Slowly over time, things became our new normal, all the hospital appointments, procedures etc. Mason was allowed to come home in between rounds. He had no immunity which meant no visitors, therefore friends dropped off. The district nurse became one of our favorite visitors, along with Collette from Child Cancer who bought Mason his beads of courage for all of the hard work he had done.
What life looks like for us now
Mason is now 6, he turns 7 very soon. He rattles off what he wants for his birthday. A typical little boy, a dirt bike is on the top of his list. He is actually due to go to Starship, to visit his Oncologist and have an MRI, right on his birthday. This is the longest stint in between appointments and I’d be lying if I said I wasn’t getting anxious.
As a result of chemo, Mason is hearing impaired. He is also blind in his right eye and impaired in his left. We are unsure if his eyes will get worse, but at the moment we are getting his fingers ready for braille. He also uses a cane.
We take everything day by day, he attends school with his sisters, has a teacher aide and a vision specialist that sees him also. We have always let Mason try things, to learn as much as he can. I don’t want him to catch my fear. In his little world he doesn’t think he is different from his friends. He does know he is a lot smaller than his friends and questions why he is small and when will he grow. He will need to have growth hormone at some stage.
There are still so many uncertainties and things Mason and our family will need to overcome. I have to think about the here and now, and the fact that Mason is here and how far he and we have all come.

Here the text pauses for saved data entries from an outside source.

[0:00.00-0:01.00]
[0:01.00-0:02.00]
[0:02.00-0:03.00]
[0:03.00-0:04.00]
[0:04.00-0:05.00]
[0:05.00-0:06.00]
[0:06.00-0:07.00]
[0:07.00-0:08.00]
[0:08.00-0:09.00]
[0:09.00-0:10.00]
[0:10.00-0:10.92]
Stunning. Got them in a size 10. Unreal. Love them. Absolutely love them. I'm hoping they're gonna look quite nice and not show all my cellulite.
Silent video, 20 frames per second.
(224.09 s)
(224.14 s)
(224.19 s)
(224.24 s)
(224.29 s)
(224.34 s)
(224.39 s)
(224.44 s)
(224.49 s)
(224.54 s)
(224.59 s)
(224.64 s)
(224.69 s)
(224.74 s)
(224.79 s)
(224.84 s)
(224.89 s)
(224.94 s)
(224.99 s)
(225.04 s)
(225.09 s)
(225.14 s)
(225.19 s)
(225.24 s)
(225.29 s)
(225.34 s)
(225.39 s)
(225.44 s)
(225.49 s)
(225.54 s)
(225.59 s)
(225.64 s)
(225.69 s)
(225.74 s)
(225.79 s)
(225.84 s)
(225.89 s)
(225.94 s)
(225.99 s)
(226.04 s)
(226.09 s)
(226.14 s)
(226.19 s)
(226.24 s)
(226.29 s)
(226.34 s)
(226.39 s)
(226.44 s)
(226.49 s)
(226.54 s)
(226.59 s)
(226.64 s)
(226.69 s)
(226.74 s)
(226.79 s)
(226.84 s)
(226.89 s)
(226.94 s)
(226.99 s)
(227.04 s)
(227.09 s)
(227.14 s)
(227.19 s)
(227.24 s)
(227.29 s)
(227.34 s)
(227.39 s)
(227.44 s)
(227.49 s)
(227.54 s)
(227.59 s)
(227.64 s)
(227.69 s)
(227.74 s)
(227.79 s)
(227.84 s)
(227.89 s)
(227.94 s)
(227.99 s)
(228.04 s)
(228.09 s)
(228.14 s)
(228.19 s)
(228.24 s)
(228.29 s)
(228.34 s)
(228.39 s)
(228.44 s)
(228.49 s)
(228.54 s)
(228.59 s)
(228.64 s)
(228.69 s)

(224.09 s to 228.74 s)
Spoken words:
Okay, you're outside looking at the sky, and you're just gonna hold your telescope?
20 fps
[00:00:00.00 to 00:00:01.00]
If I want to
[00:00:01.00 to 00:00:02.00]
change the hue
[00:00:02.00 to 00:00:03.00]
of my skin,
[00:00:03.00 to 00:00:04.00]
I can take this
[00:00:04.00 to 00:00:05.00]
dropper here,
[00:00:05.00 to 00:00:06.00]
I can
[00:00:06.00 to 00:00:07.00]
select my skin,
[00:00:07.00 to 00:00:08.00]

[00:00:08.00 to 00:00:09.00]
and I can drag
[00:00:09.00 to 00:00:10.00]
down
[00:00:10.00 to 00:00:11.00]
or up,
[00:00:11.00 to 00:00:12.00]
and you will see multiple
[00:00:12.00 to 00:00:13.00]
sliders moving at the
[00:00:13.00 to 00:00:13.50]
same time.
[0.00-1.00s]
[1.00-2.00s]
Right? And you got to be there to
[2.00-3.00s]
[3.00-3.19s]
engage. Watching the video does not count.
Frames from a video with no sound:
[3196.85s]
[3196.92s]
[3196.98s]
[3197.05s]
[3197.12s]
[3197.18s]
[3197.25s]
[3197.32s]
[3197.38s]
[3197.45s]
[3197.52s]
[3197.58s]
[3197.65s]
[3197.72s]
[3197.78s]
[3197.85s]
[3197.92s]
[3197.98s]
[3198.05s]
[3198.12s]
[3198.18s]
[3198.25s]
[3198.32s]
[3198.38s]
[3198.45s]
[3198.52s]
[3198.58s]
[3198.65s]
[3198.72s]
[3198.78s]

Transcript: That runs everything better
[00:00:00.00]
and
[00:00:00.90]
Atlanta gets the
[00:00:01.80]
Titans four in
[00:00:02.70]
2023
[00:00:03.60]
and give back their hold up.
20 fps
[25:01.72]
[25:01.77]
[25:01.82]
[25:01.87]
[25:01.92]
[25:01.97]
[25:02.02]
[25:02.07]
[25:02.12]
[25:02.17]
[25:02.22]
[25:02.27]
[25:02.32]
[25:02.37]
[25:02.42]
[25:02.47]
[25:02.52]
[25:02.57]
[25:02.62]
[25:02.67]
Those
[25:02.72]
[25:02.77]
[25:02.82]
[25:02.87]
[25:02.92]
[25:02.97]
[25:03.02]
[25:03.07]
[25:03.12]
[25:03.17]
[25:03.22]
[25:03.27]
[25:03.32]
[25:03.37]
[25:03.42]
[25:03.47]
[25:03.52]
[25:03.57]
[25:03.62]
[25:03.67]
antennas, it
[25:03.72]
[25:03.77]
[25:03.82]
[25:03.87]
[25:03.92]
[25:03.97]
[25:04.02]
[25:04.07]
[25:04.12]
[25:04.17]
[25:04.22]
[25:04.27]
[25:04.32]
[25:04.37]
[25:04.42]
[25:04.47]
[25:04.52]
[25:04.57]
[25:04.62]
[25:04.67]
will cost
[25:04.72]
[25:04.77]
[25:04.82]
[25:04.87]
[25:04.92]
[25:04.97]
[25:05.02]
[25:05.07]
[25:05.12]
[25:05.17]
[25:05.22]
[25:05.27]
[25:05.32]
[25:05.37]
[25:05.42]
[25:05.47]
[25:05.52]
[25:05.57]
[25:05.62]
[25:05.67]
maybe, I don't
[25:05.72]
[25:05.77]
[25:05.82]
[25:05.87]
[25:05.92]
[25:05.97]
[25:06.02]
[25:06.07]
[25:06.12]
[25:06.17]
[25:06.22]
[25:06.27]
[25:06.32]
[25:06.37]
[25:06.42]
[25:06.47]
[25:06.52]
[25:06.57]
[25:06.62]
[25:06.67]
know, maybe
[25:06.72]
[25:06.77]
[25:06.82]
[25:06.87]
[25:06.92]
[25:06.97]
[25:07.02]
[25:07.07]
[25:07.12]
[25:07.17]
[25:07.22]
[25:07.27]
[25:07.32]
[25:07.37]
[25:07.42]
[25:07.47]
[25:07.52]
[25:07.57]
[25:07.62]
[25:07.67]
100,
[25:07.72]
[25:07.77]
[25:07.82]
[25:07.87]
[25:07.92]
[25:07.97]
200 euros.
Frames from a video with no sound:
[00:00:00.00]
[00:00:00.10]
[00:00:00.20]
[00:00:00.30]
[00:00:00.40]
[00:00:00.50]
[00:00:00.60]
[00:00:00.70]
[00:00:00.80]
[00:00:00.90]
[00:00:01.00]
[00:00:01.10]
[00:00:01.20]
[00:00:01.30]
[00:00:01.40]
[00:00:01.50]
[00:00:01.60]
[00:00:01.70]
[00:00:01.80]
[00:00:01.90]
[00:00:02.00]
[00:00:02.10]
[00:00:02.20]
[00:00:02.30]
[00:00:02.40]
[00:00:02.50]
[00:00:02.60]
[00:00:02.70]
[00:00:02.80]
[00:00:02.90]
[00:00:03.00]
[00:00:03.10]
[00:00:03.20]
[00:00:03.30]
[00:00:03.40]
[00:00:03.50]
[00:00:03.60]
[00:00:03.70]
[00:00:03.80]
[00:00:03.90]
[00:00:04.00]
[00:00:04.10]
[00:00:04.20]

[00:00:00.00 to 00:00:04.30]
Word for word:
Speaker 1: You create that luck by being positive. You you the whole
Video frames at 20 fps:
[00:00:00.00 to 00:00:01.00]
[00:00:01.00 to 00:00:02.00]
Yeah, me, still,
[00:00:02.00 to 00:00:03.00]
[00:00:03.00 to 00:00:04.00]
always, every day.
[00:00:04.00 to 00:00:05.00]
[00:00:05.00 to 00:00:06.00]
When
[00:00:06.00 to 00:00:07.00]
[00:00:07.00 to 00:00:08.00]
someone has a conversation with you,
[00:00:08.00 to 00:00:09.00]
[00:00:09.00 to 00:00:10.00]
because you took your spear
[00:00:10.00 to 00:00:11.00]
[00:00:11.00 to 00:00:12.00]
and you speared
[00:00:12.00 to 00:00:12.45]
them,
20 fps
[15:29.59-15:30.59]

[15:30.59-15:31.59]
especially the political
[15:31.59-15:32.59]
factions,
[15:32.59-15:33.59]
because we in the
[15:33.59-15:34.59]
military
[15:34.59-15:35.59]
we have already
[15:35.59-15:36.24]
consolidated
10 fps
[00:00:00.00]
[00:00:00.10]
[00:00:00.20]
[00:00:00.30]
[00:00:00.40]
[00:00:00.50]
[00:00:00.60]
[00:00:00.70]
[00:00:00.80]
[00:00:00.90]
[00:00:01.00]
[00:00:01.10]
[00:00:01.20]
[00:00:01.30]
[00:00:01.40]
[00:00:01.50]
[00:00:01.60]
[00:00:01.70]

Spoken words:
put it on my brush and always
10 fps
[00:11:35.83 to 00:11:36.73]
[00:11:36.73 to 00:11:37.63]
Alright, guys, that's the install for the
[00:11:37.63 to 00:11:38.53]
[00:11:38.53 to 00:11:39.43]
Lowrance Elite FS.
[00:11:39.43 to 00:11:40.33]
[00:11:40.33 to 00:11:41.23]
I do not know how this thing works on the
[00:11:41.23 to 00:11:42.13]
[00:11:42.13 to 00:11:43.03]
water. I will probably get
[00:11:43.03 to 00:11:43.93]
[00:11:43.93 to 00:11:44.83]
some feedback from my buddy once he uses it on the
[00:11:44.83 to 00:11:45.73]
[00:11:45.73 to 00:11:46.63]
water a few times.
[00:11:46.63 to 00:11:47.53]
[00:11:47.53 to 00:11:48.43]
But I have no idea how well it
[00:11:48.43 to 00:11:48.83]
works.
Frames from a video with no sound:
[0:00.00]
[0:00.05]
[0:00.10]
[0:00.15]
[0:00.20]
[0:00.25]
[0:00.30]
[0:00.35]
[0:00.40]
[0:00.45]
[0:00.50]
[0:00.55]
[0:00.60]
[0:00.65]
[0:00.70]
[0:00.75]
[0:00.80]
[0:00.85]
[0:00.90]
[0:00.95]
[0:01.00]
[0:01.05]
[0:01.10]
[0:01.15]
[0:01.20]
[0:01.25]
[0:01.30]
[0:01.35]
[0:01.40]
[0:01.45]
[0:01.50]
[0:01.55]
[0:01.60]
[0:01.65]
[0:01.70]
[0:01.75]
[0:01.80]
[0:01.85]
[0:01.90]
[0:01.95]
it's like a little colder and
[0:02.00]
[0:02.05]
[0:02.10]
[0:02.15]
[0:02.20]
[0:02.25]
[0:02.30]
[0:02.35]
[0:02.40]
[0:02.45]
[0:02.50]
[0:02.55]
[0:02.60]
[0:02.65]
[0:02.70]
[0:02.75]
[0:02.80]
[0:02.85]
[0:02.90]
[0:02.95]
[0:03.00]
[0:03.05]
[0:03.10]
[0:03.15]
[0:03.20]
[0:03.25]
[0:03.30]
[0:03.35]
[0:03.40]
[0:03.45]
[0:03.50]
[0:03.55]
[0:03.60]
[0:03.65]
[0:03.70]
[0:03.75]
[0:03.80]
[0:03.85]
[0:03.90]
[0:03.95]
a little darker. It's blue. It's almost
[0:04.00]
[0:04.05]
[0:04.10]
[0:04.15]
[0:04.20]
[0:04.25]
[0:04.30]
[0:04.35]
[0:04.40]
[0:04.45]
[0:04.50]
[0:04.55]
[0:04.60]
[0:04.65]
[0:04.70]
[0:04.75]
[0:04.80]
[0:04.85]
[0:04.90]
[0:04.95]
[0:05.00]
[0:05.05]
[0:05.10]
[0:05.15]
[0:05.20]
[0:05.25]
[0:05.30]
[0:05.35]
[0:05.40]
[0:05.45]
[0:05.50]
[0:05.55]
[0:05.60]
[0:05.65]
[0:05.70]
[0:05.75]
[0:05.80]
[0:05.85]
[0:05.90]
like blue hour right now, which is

I am so grateful to Cynthia from True Colours, she has really helped me make sense of where we’re at. I feel at ease with her, and she just lets me get everything off my chest. She is so patient and kind, and really understands. She helps me process the thoughts and feelings I get. I am grateful to her and True Colors for helping me in the aftermath. After running on adrenalin for so long, she is helping me to become the Mum I thought I had lost before or always have been, but accepting that it did happen to me and my son and family and helping us get through it.
I love getting creative, making candles and fresh flowers, I have a casual job that I get to chat to people but mostly being available for any of the kids if they need me, I am definitely that mum at school putting my hand up to help or volunteer. I guess I will until I feel like Mason doesn’t need me and I’ve made up for lost time with the girls. It doesn’t really go away, the “what if” is still very real and the thought of relapse is unbearable. Some days I can chat about it with people, other days I feel like my throat closes. I’m an active member of the CCF committee as I want to give back for all the support we got.
Even though our journey continues someone else’s has just started.